The facility is huge, sitting on a 70-acre campus along the Schuylkill River and occupying more than one million square feet of building space. It can produce a half-million tons of plate steel a year using state-of-the-art milling equipment. But for all its massive size and capacity, the plant employs fewer than 300 workers.

The location of Trump campaign office across the street might be coincidence, but its placement underscores the GOP nominee’s insistence that he can resurrect the glory days of King Steel and King Coal. Trump isn’t the only candidate making that claim. Republican Sen. Pat Toomey, locked in a tough reelection battle against Democrat Katie McGinty, who currently leads him in the polls, has talked about brining steel manufacturing and coal mining back to Pennsylvania. But the GOP senator, whose race might determine which party controls the Senate, has yet to endorse Trump, which might be hurting him among erstwhile Democrats who see in Trump an answer to what ails their state’s economy.

But the fact is, even a resurgence of steel and coal, or industrial manufacturing generally, won’t bring back the numbers of jobs those sectors once supported in Pennsylvania. That’s not because of globalization but because of dramatic gains in efficiency.

That’s true even of new industries, like fracking. Unlike neighboring New York, which banned shale gas drilling and hydraulic fracturing, Pennsylvania embraced it. The number of drilling rigs statewide increased from just 14 in 2007 to 114 in February 2012, creating hundreds of thousands of fracking and fracking-related jobs. As a result, Pennsylvania has become the number two gas-producing state in the country, after Texas.

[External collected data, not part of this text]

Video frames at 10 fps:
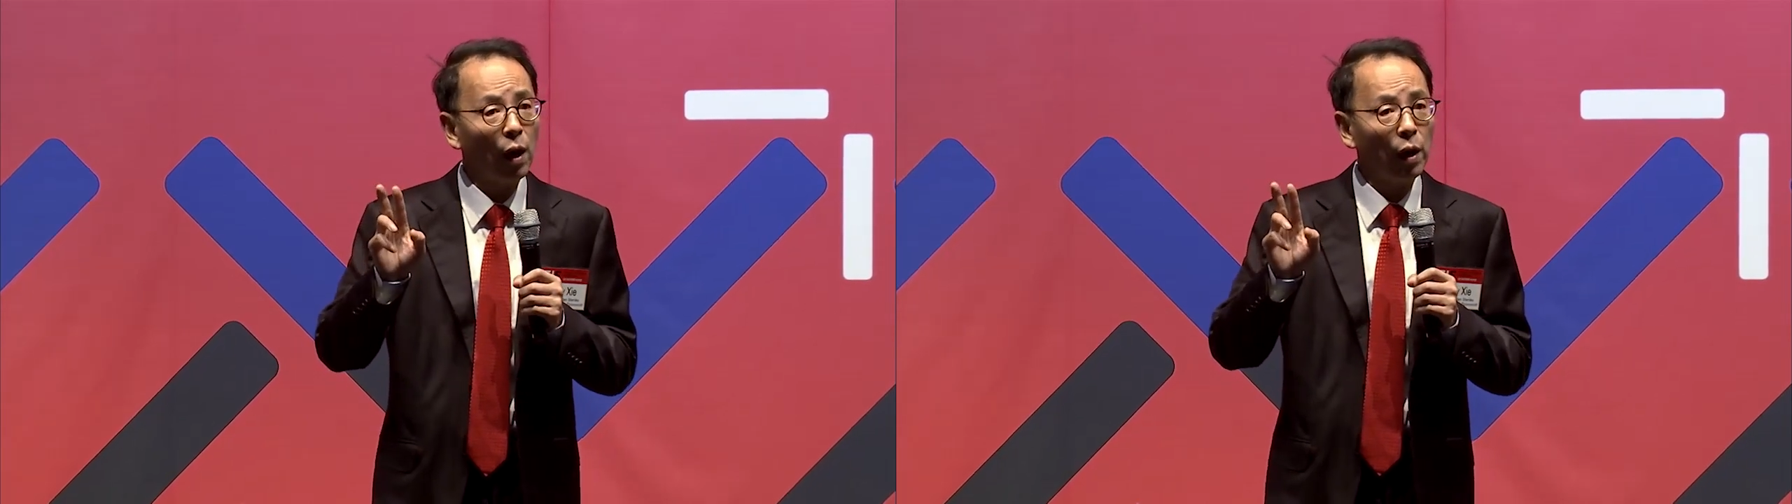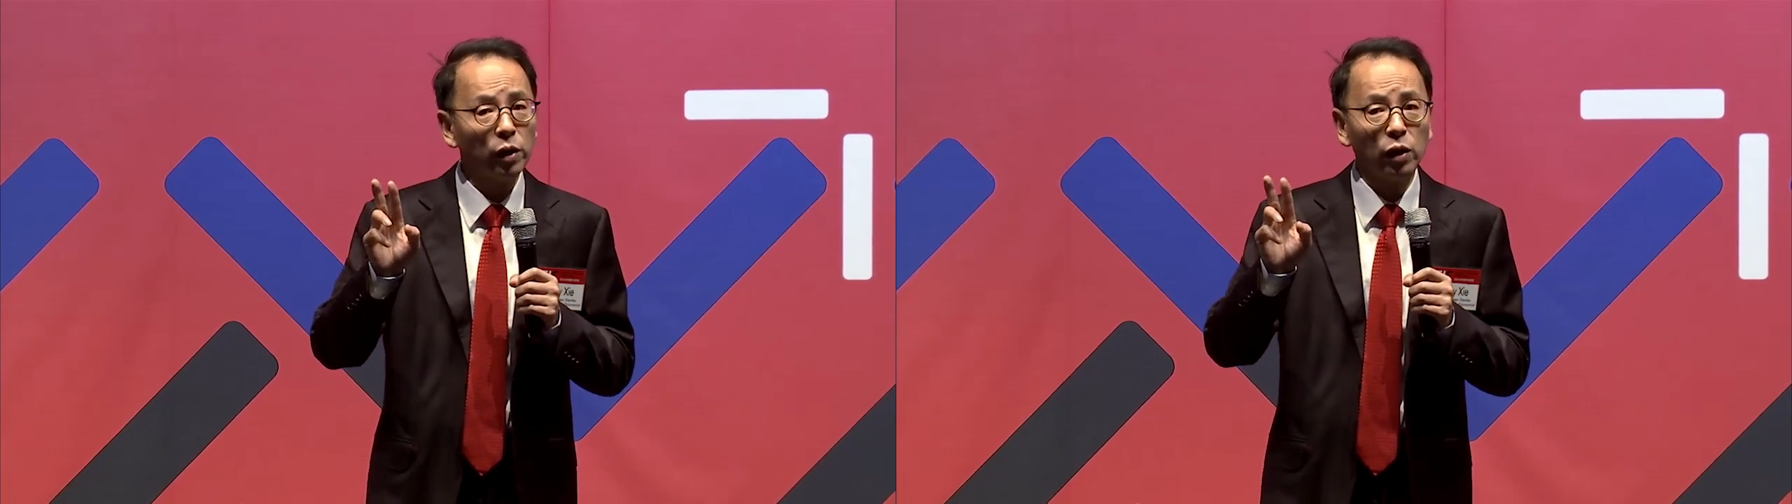
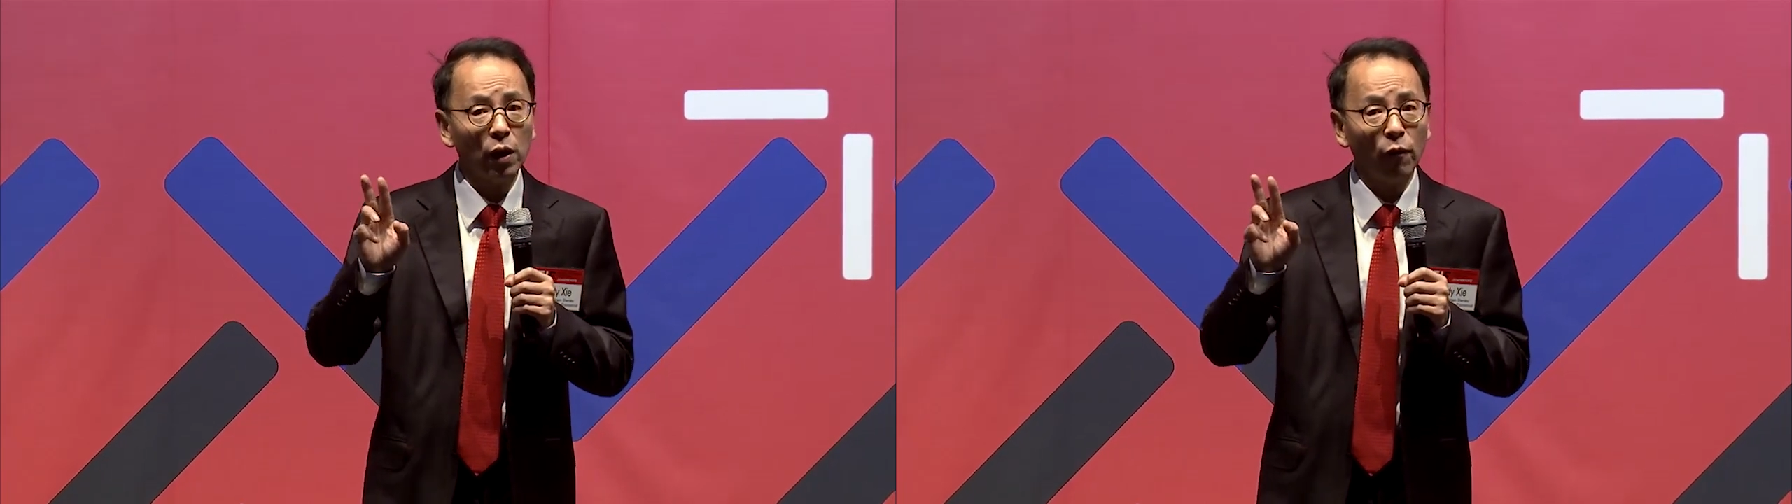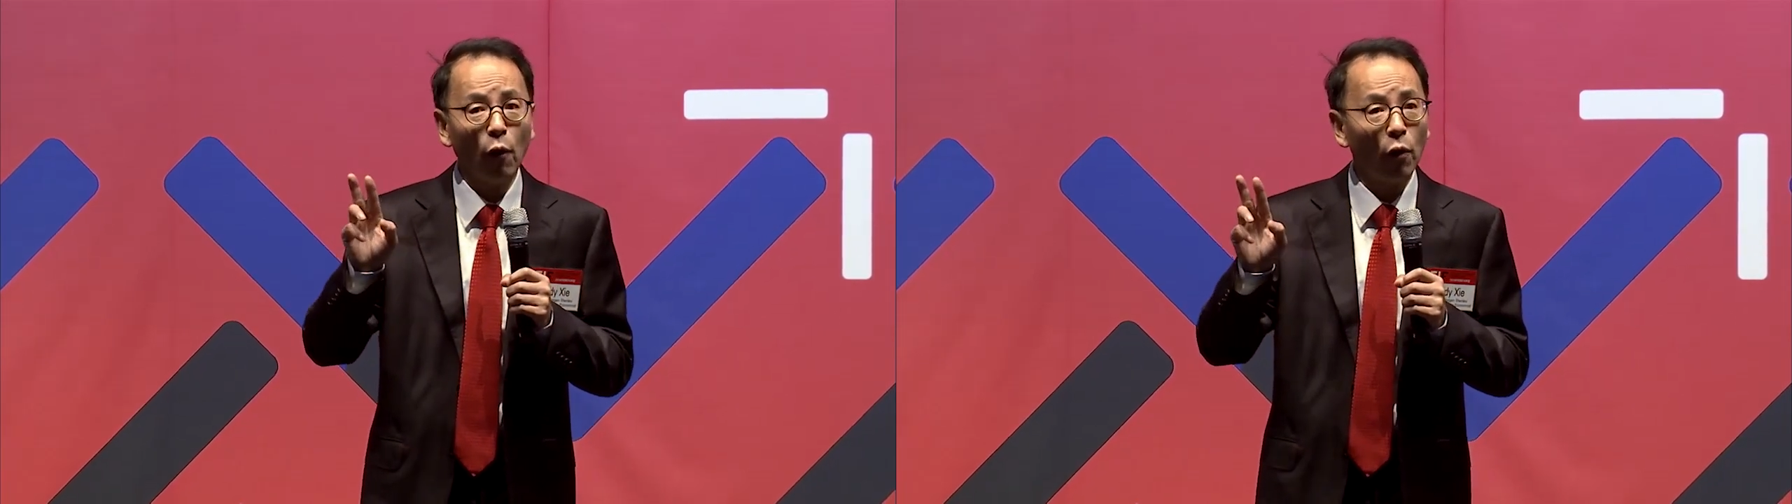
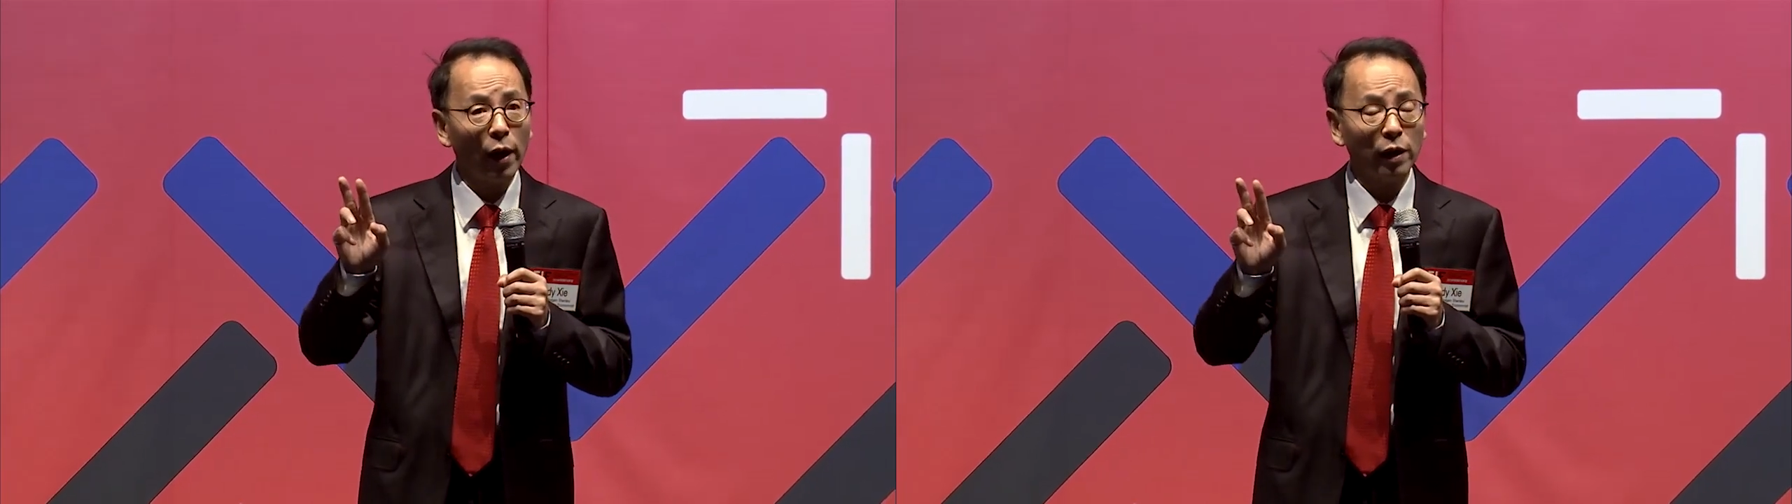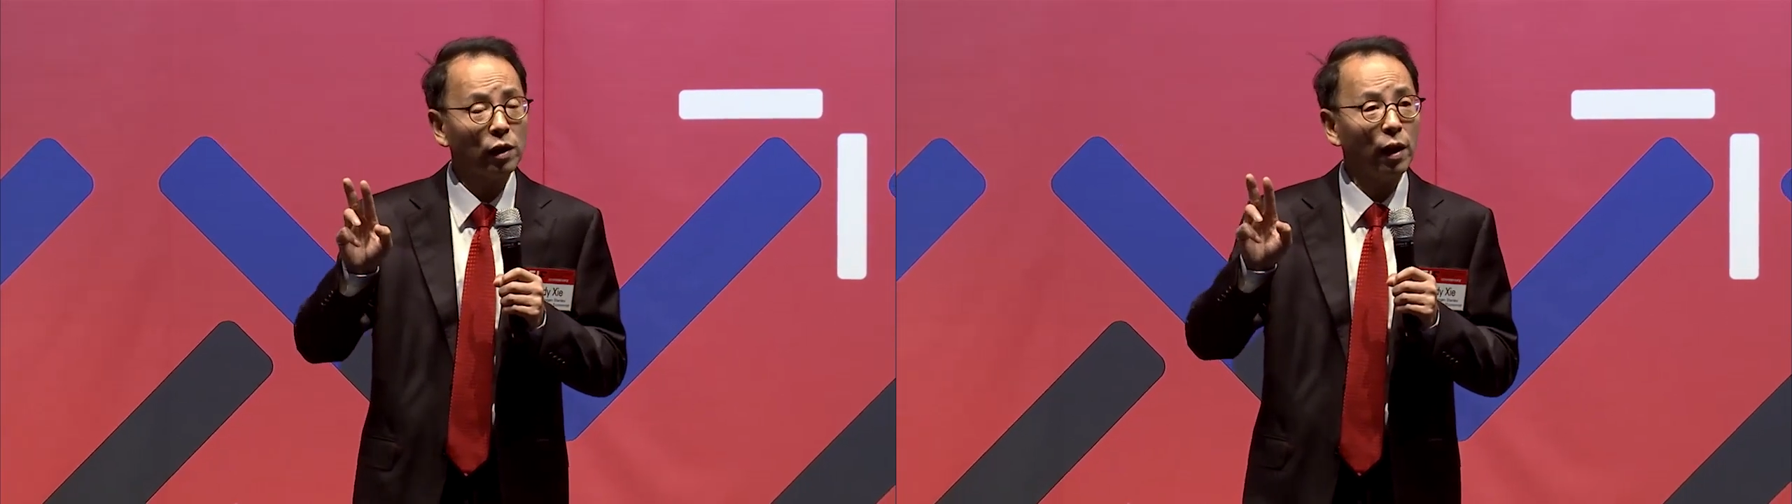
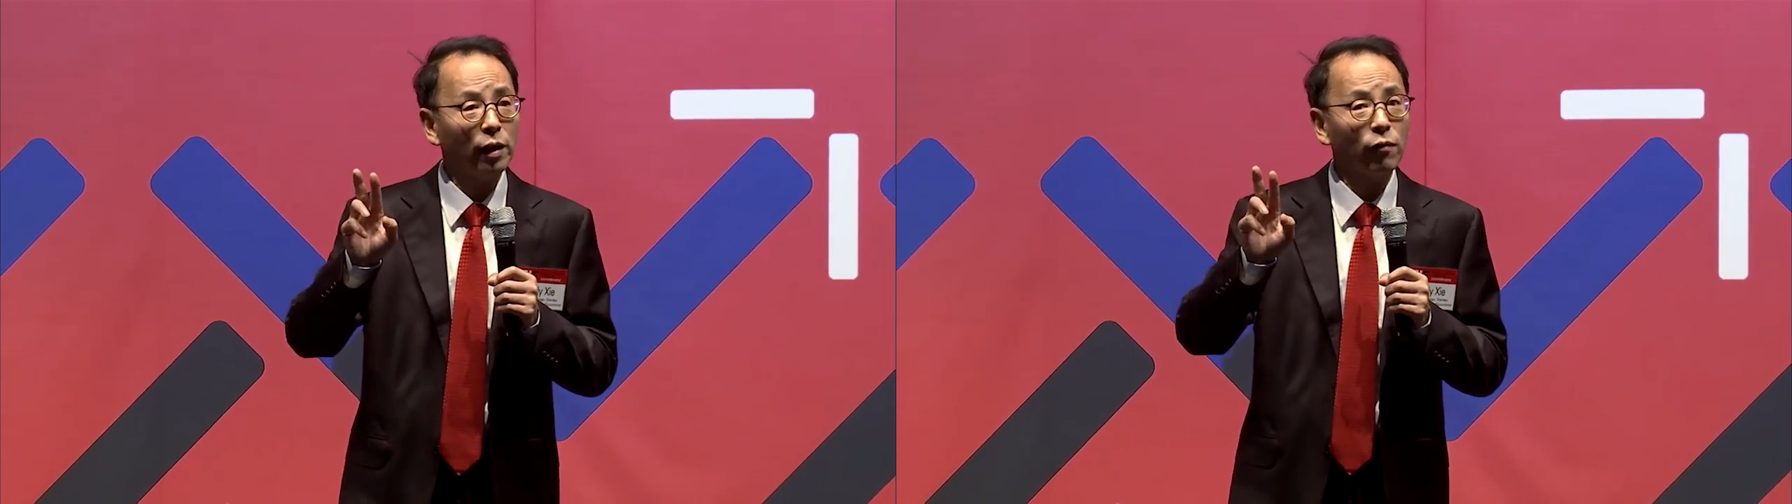is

When natural gas prices dropped earlier this year, the rig count in Pennsylvania dropped, too, taking thousands of jobs with it. But as a testament to the new technologies that gave rise to the fracking boom in the first place, gas production increased in Pennsylvania last year despite a drop in the number of wells and a decline in fracking-related jobs.

‘Democrats Left Them, So They Left The Democratic Party’

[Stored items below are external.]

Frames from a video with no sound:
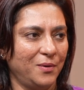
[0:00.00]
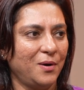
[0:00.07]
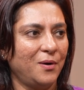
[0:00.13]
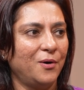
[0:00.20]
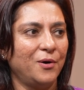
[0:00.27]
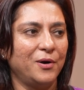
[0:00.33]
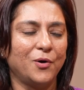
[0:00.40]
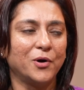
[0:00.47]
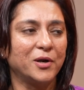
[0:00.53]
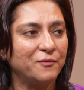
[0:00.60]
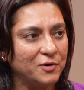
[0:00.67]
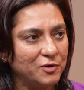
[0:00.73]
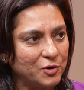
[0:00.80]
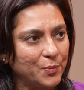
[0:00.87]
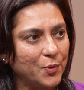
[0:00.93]
not
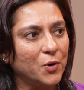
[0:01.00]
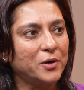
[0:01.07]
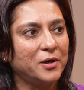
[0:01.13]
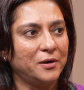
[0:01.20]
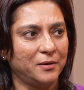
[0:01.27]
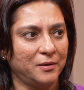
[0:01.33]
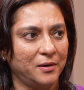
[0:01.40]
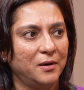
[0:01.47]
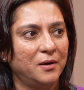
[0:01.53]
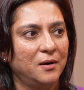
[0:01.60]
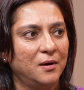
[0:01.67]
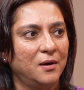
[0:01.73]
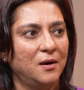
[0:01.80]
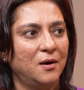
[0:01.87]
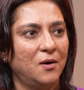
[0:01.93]
even reported.
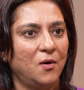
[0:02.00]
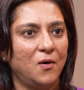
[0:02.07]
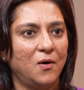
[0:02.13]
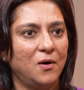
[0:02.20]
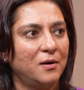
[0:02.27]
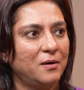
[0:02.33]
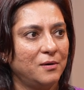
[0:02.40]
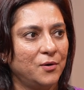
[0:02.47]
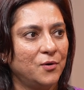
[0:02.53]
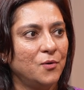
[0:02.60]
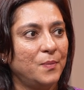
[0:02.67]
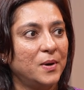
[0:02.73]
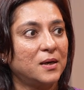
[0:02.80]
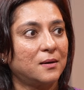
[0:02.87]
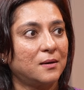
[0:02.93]
Or,
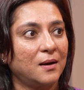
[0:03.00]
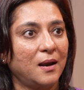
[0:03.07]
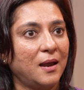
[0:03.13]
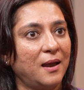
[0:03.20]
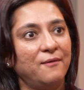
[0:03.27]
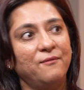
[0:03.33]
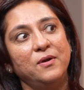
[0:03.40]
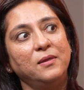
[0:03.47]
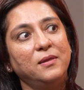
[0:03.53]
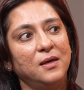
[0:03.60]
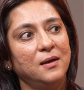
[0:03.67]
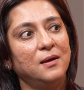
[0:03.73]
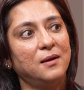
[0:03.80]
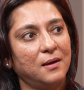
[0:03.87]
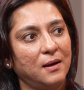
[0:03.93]
but
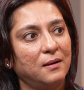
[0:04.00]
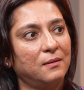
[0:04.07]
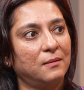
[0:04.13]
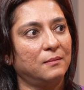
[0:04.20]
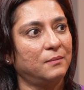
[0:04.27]
everything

Clinton’s camp seems aware that Pennsylvania’s blue-collar Democrats are important, but is ill-equipped to woo them. At campaign stop last week in Muhlenberg College in Allentown, Clinton’s VP pick Tim Kaine and a handful of state elected officials drew about 400 people, mostly students who applauded politely. Kaine said it was his seventh trip to Pennsylvania.

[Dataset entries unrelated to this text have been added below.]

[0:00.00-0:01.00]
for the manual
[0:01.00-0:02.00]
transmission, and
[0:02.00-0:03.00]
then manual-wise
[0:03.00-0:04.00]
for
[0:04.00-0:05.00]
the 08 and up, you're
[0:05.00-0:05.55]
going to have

“Do you guys know you’re important?” he asked, calling Pennsylvania a “checkmate state. If we win Pennsylvania, we win the presidency for Hillary.”

Senator Bob Casey Jr. put it more precisely, saying that “a few numbers of counties,” between Allentown and Philadelphia might well decide the election. Unfortunately for Clinton, those just happen to be the counties where, according to state Republican Party officials, thousands of Democrats are switching parties.

“This has been going on since the spring, but it isn’t a primary thing, it’s been a steady clip,” says state GOP communications director Megan Sweeney. “The fact that it was Hillary versus Bernie was the last straw for many Democrats. A lot of people felt like the Democrats left them, so they left the Democratic Party.”

Correction: An earlier version of this article stated that Johnstown is the county seat of Cambria County. The county seat is Ebensburg.